When I wrote about Under the Volcano I mentioned that in both the novel and the film, a recurring motif is the mention of a film playing in town, The Hands of Orlac, starring Peter Lorre. In the U.S., this film was called Mad Love, and I got to see it last night. It's an interesting film from the golden age of horror, but more creepy than scary.
Based on a French novel from 1920, and a remake of a silent film, Mad Love is about a pianist who loses his hands in an accident and has a murderer's hands attached to him. But in Mad Love, the pianist is a supporting character.
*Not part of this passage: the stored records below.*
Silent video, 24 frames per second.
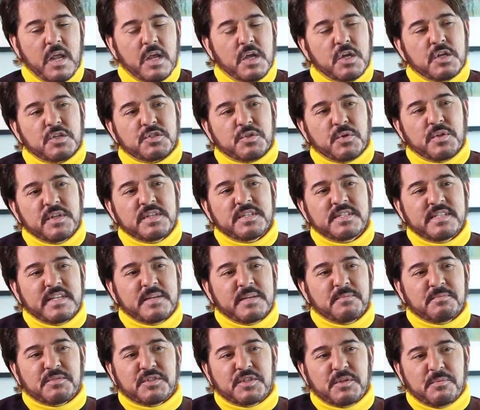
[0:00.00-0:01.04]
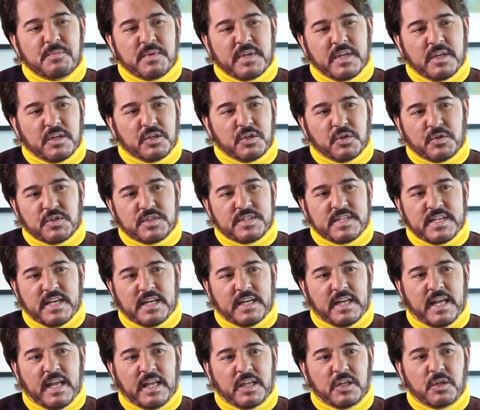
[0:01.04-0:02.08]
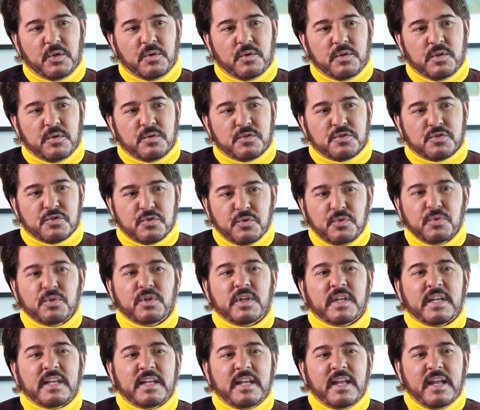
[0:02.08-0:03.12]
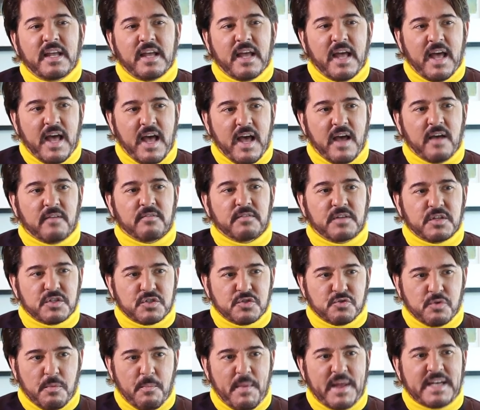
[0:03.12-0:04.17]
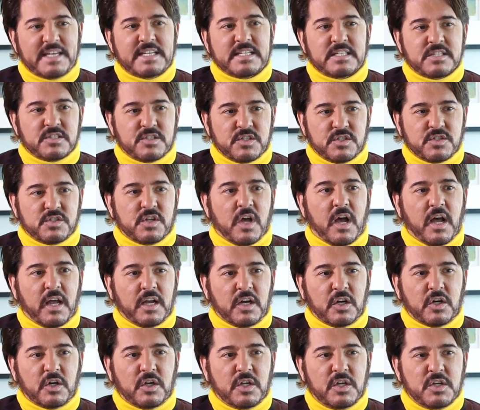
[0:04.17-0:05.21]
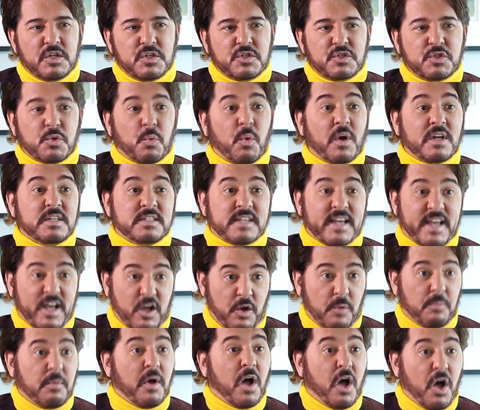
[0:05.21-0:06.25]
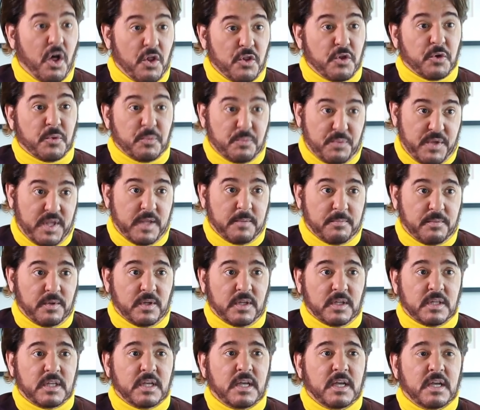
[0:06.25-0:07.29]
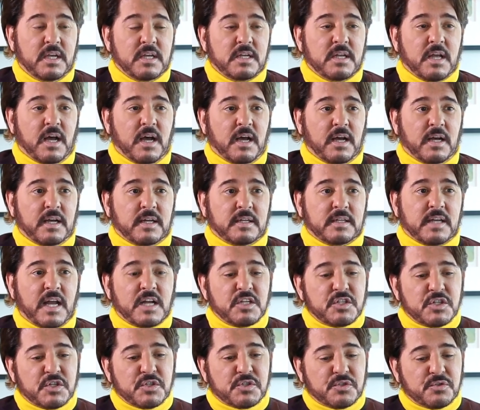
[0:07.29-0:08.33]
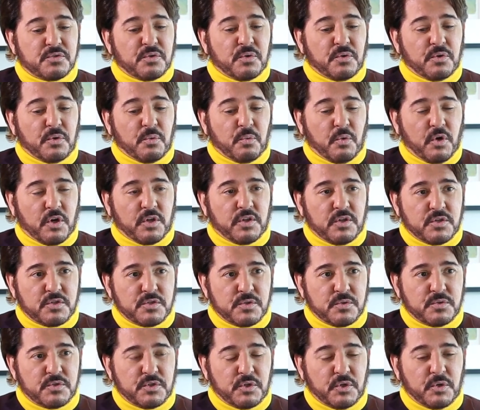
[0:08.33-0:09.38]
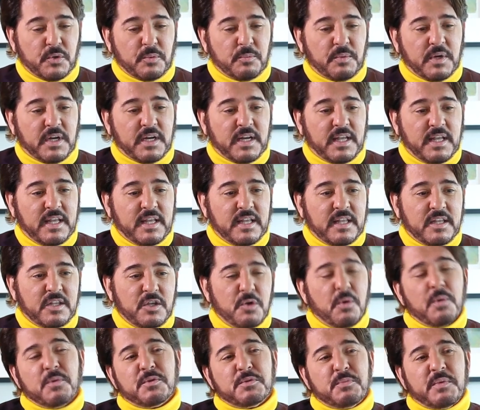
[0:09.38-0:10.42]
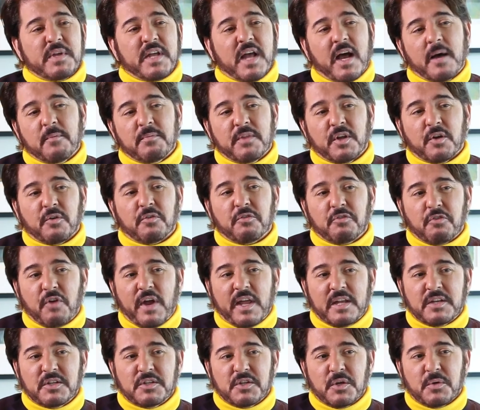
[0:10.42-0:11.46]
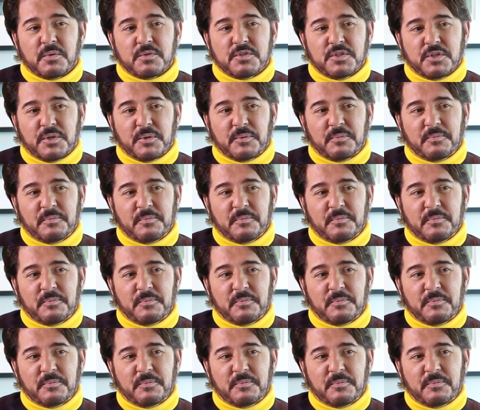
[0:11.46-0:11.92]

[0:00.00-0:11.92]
So this seems to be in your DNA. You truly have this tremendous desire to want to help other people. Not just through the work that you do, but you almost become their friend, don't you?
The focus of Mad Love is the doctor who attaches the hands, Dr. Gogol, who is played by Lorre in his first American film role.
Mad Love was directed by Karl Freund, who has a lot of interesting credits. He was the cameraman for many classic German expressionism films, such as Metropolis and The Last Laugh, as well as Tod Browning's Dracula. He also directed Universal's The Mummy (Mad Love was an MGM film). Mad Love was co-photographed by Gregg Toland, one of the most innovative cameramen of the day (he would go on to shoot Citizen Kaine), and was co-written by John Balderston, who also wrote the film of Dracula, as well as Frankenstein and The Bride of Frankenstein.
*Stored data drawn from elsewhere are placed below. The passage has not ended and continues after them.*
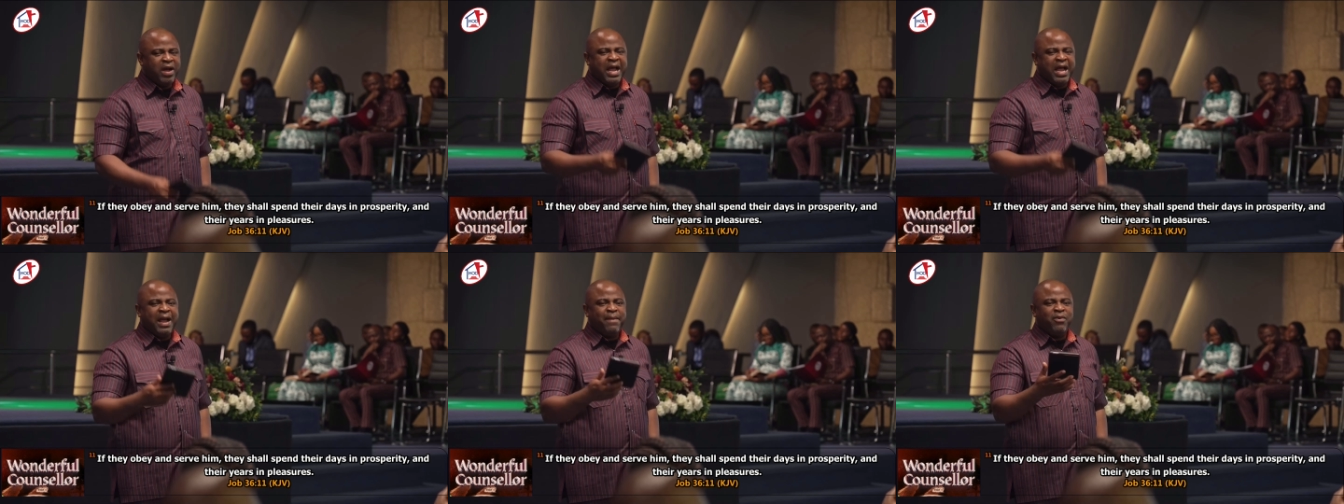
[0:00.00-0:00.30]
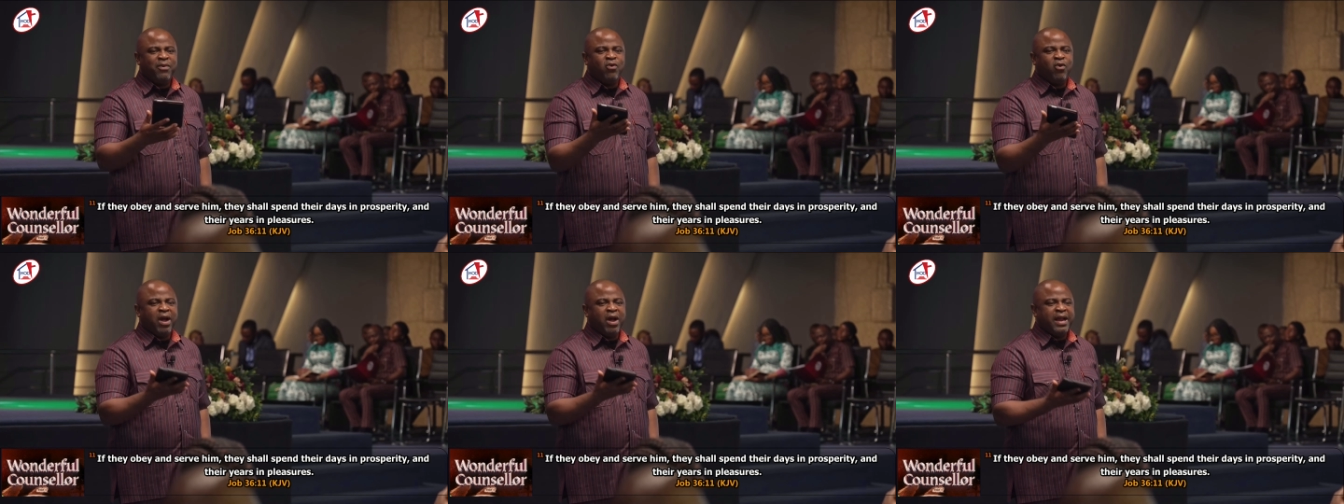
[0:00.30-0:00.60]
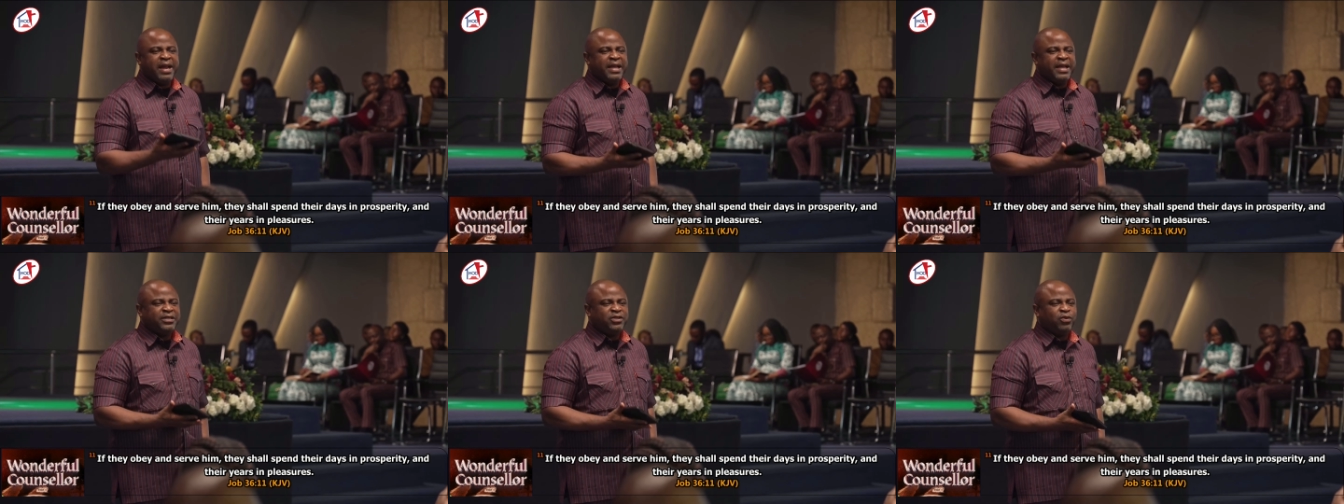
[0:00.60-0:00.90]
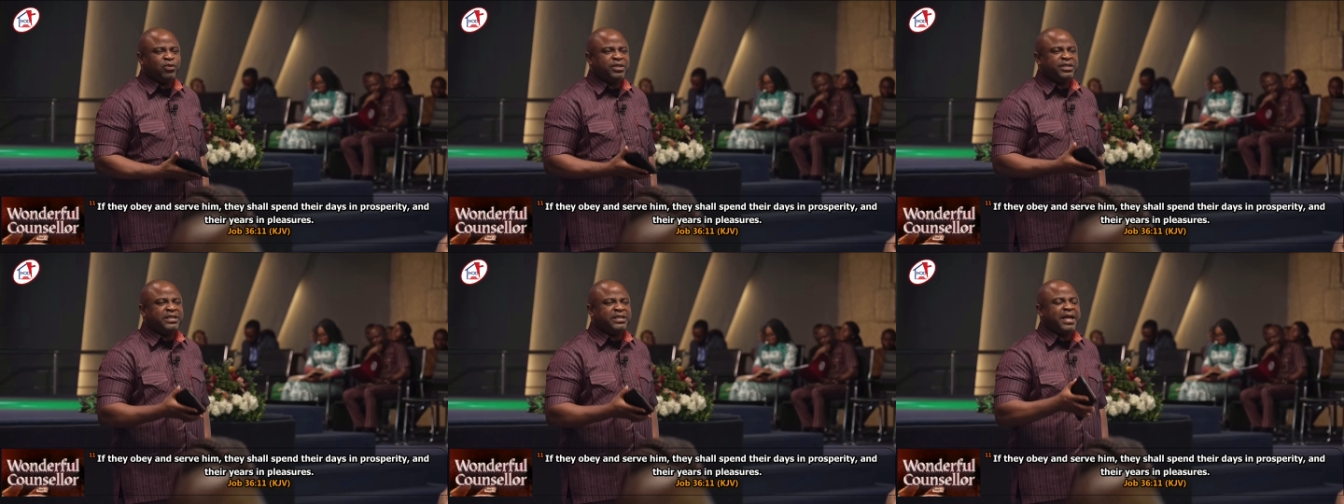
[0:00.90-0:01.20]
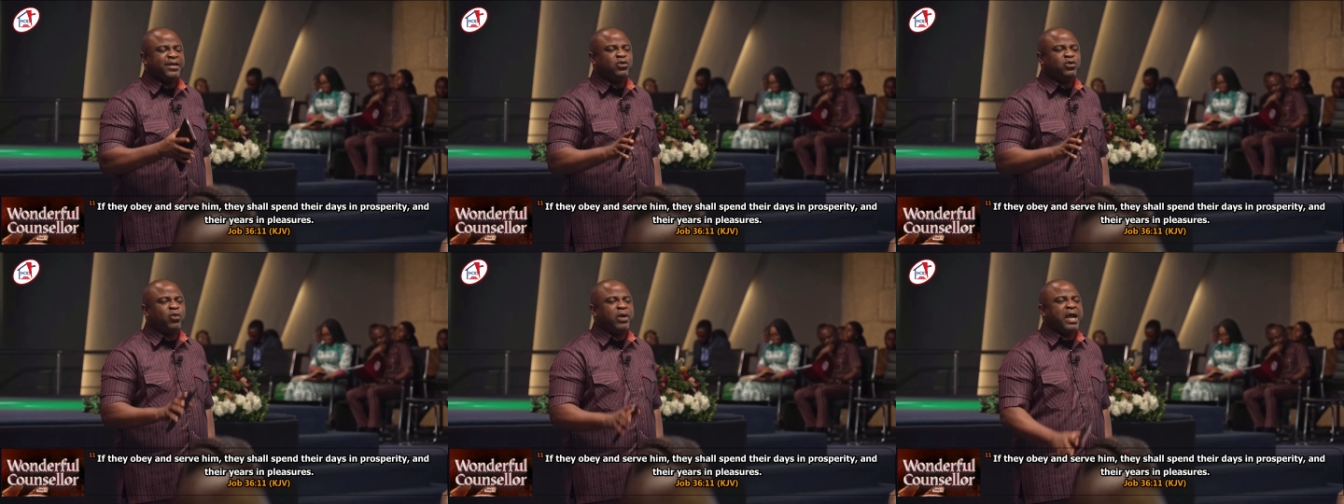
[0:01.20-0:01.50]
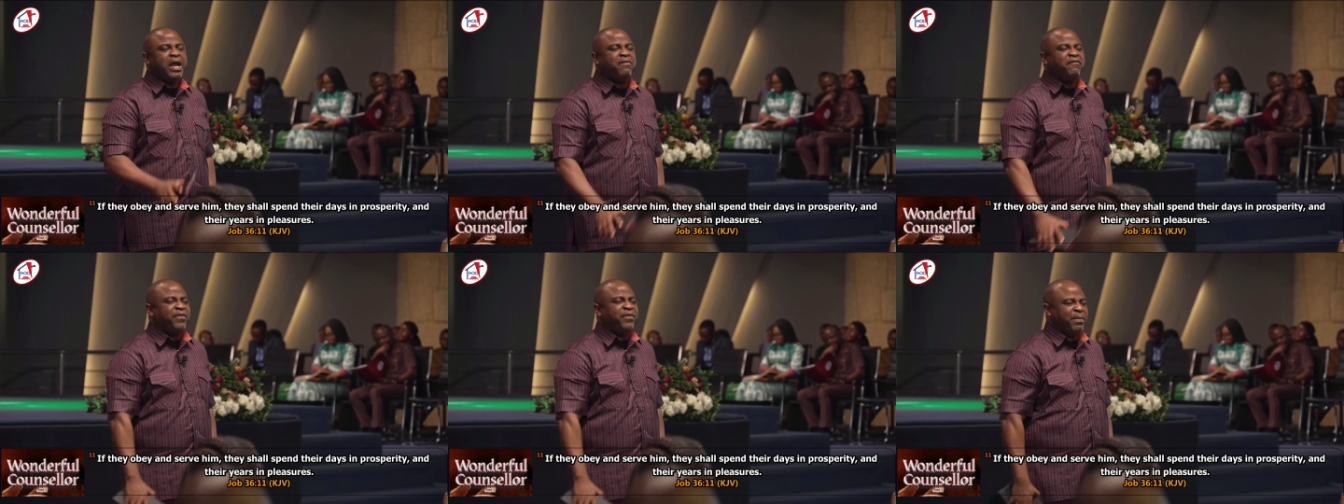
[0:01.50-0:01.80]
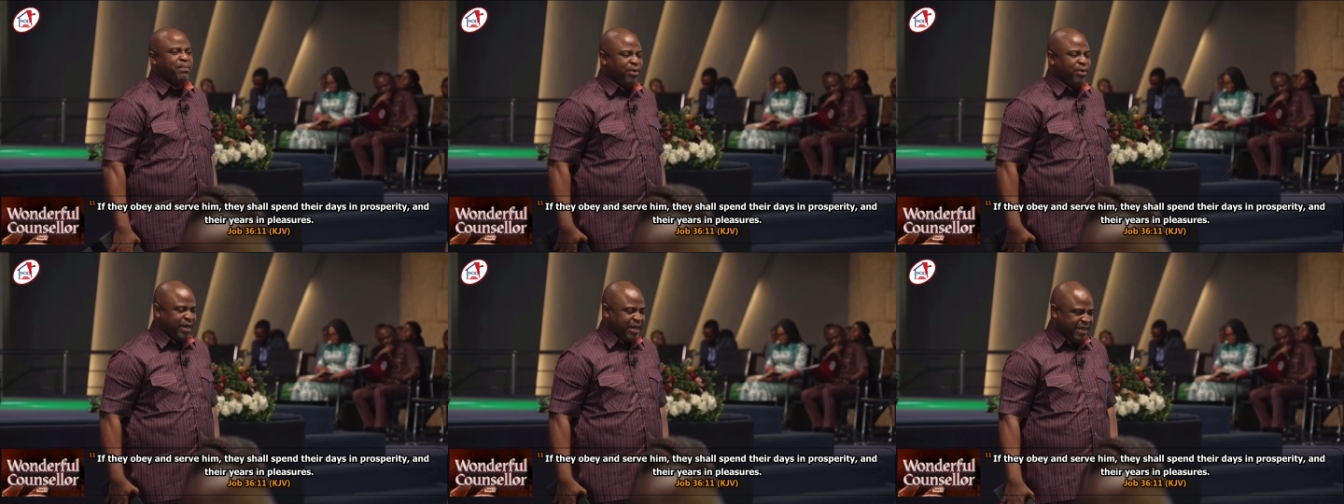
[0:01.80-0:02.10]
Where I'm going is to say to
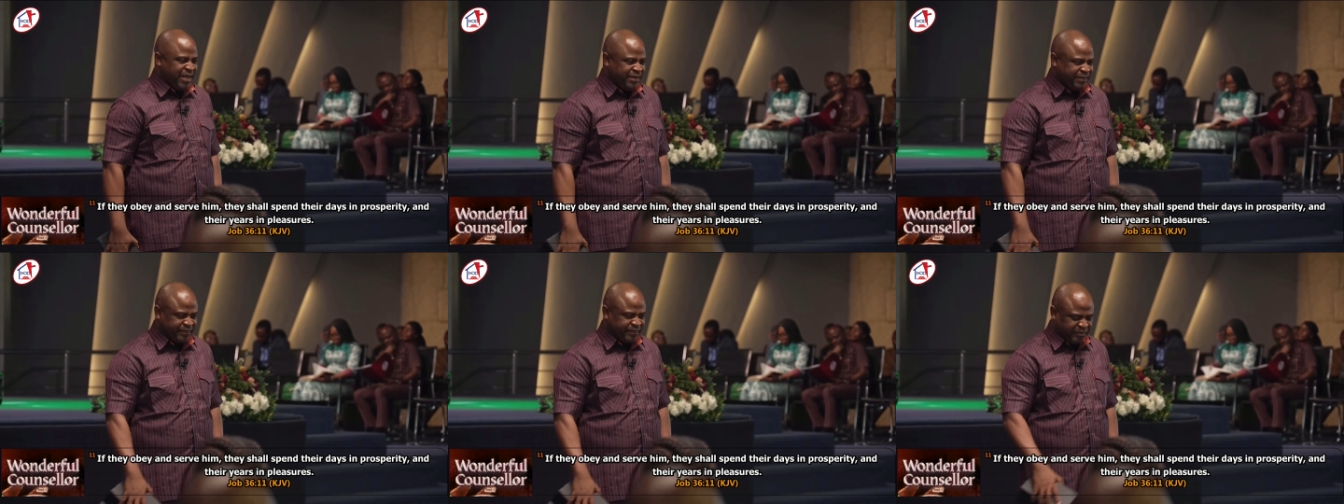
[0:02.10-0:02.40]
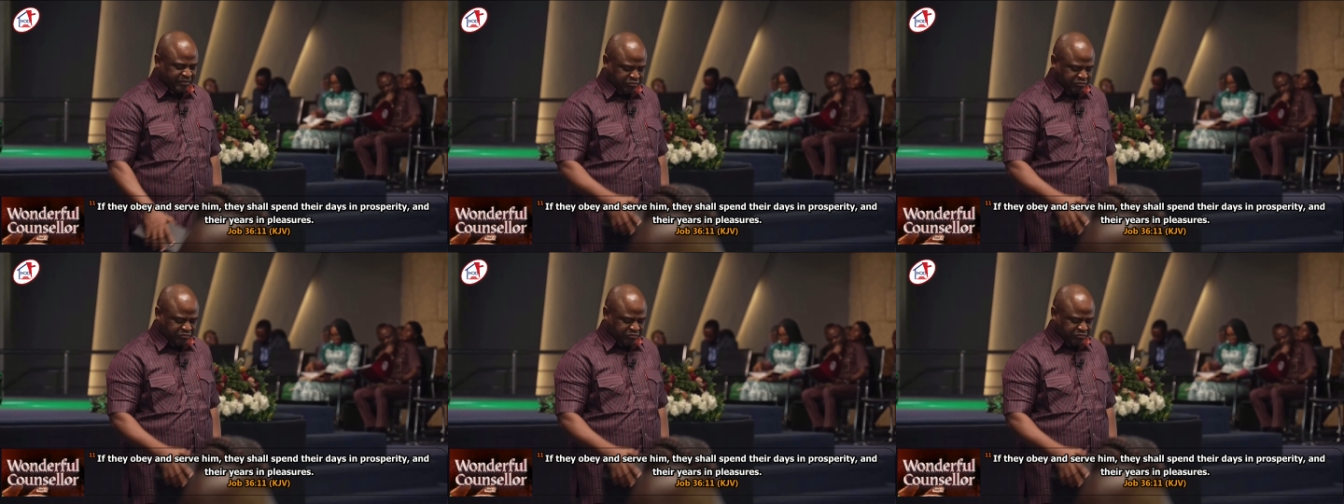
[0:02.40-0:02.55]
everybody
Lorre is the weird Dr. Gogol, bald as an egg and looking like an overgrown infant. He is a great surgeon, who helps the poor, but he has a problem with obsession. He's hung up on an actress (Frances Drake) and watches her perform every night at a Grand Guignol-type theater (he closes his eyes orgiastically when he watches her being tortured on stage). He purchases a wax figure of her from the theater and plays the piano for it every night, fantasizing that it is Galatea and he is Pygmalion.
When Drake's husband, (Colin Clive, who played Dr. Frankenstein), a concert pianist, is badly hurt in a train wreck, she turns to Lorre to help. A murderer has just been executed, so Lorre gets the bright idea to use his hands to replace Clive's, though he doesn't tell anyone. Clive starts to recover, but finds he has a new talent for throwing knives.
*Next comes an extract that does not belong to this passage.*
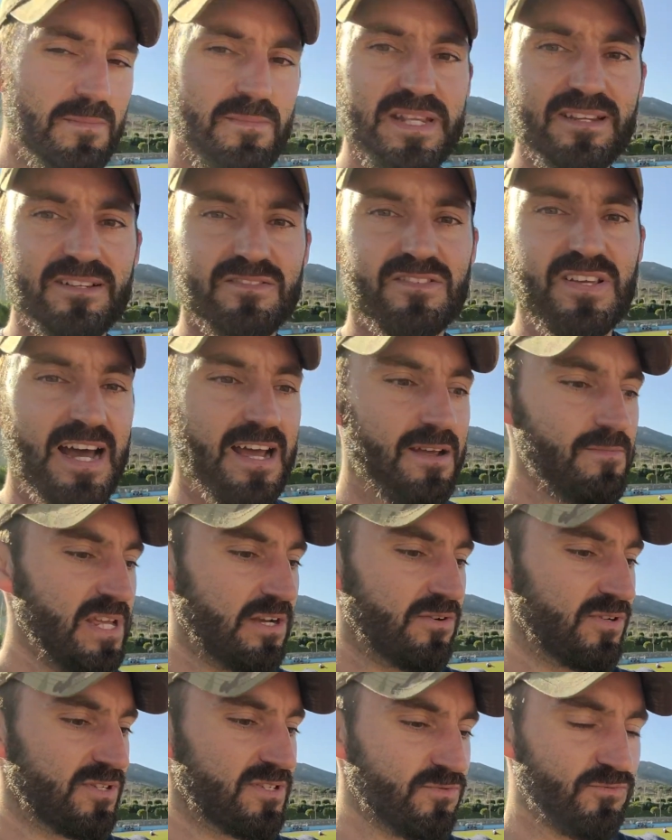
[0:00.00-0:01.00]
minute at a time
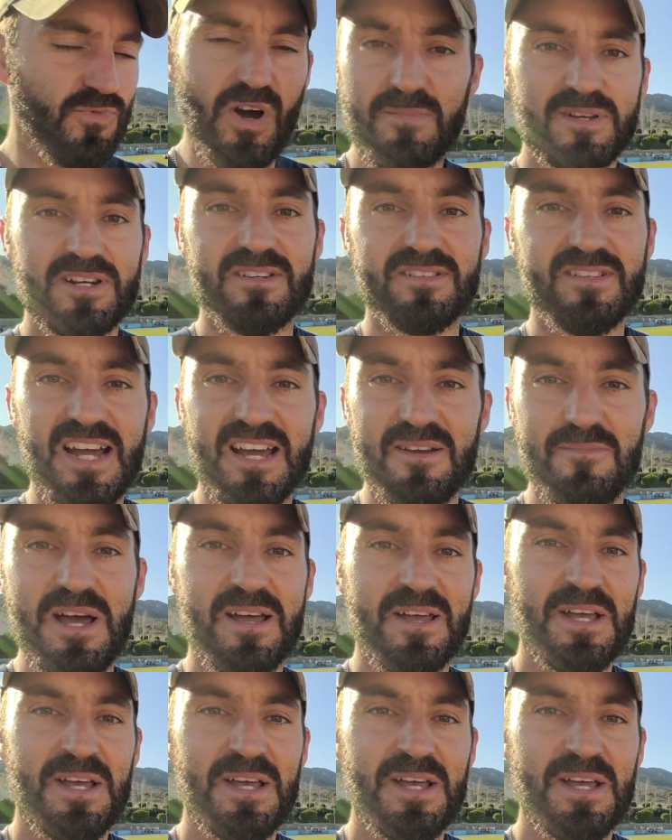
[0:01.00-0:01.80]
equals 1 minute at a time.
It's all very fun and very silly. Lorre gives the kind of performance that impressionists used for decades. There's also a strange mixture of classic horror and low comedy, with several comedians in the film, most notably Ted Healy as an American reporter. Healy was a vaudevillian who had an act called Ted Healy and his Stooges. The Stooges rebelled against him and went out on their own, calling themselves The Three Stooges.